Cool way to increase the usefulness of a small drill press.


----------



## thomas s (Mar 25, 2015)

Good idea if you can please post some pictures when your done. thomas s


----------



## rdean (Mar 25, 2015)

Did the same thing to mine a few years back when I needed more height.
Good job
Ray


----------



## RJSakowski (Mar 25, 2015)

I made a similar modification but put an offset in.  The 2-1/2" offset increased the swing to 18" and my working height by 7".  I also added a spacer to bring the table out to match.  It has held up well to over thirty years of heavy use.


----------



## Cactus Farmer (Mar 25, 2015)

I just love it when a plan comes together............well done.


----------



## n3480h (Mar 30, 2015)

thomas s said:


> Good idea if you can please post some pictures when your done. thomas s



Per your request, Thomas. 
	

		
			
		

		
	



There are two of these bores located on the lower side of each head (on the pushrod side).
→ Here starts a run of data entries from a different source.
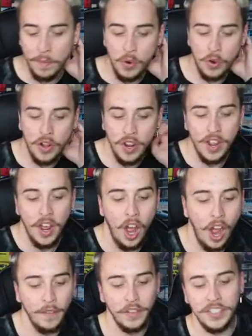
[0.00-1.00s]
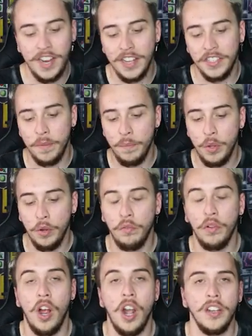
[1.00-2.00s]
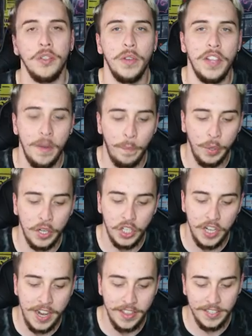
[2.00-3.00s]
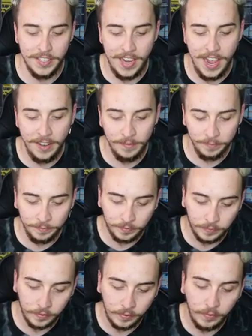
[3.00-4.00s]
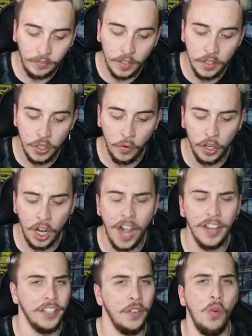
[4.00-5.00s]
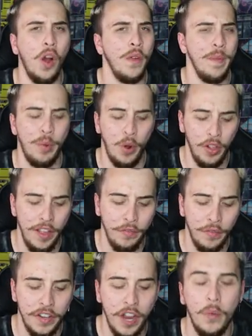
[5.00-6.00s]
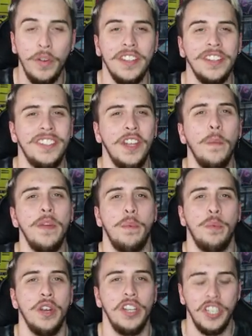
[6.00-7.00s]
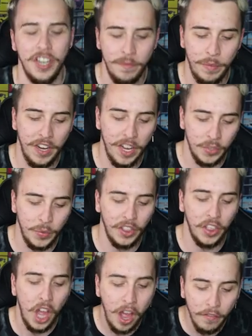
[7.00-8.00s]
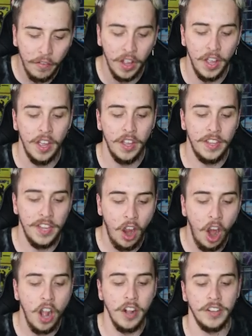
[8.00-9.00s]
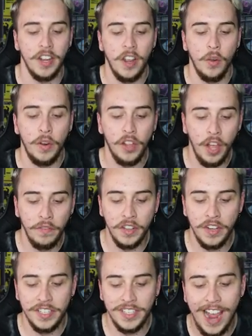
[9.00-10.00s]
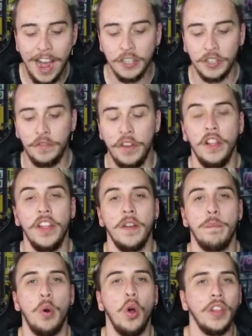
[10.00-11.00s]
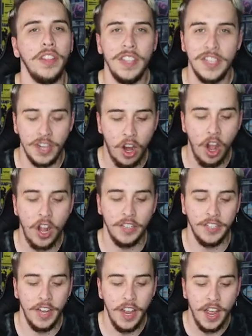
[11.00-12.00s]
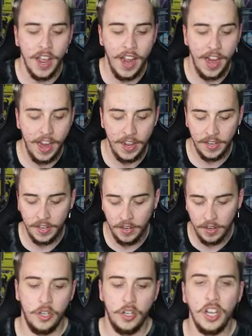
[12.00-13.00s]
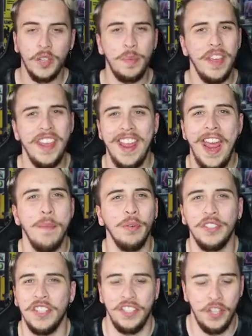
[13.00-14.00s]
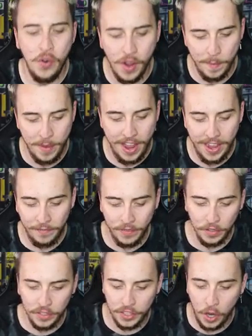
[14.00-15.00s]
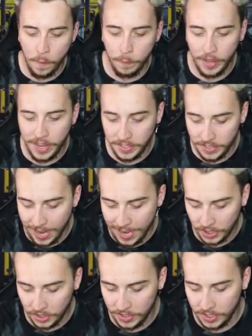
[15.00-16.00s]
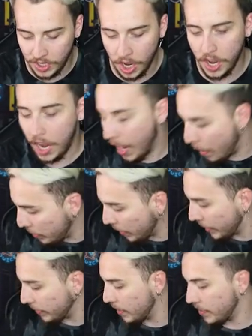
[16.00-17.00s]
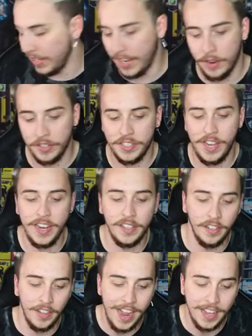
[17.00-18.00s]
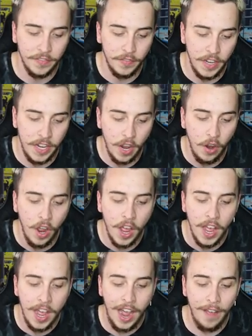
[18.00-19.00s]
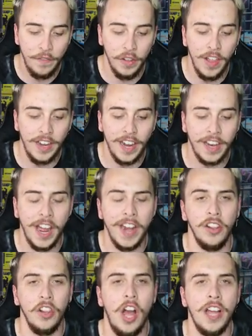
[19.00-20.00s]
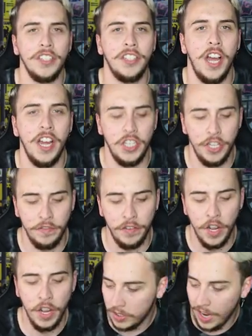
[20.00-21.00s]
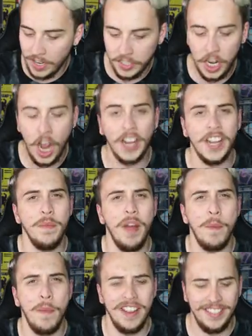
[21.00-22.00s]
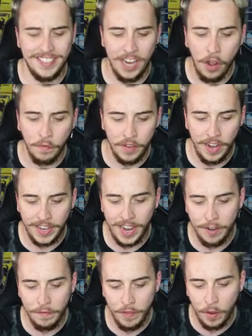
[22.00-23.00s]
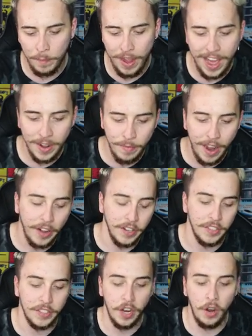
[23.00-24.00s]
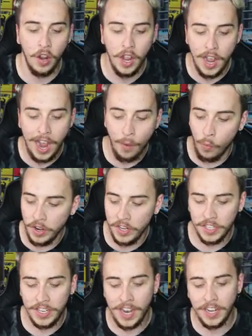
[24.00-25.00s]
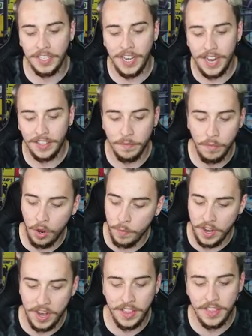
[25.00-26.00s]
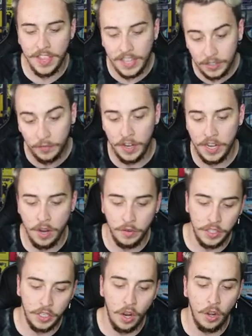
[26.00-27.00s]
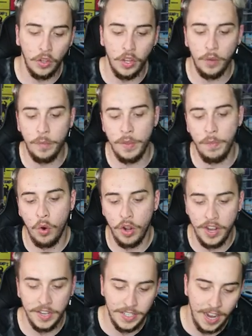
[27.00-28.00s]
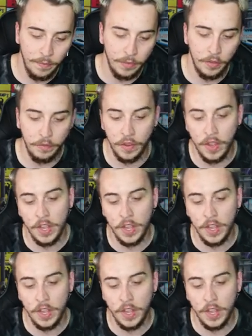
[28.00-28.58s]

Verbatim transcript: and Moon obviously has some beautiful arts. We can appreciate the set. So regardless of what we pull, if we don't, we can still be appreciative because we love the art, we love the nostalgic feeling of pulling these cards, and just being able to do it, man. I feel so blessed to actually start a hobby like this, like I was saying in the last video. I feel like I kind of lost touch of kind of talking about myself and I kind of felt bad about it. So I wanted to kind of take the moment in this video to go a little bit more in depth of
The axis is a compound angle so that the plug and a plug wrench will clear pushrod tubes and hold down studs on the VW engine. With the plug holes drilled and tapped 10mm, I now have two plugs per cylinder. One set fires off a Slick magneto, while the lower 10mm set fires off a Dyna 5 electronic ignition and coils. The engine will run on either ignition, or both at the same time.  We like redundant ignitions when we're cruising along at 150mph and 5,000 feet above the ground.


----------



## thomas s (Mar 31, 2015)

Thanks for posting. Great job and yes I would want two plugs per cylinder also. thomas s


----------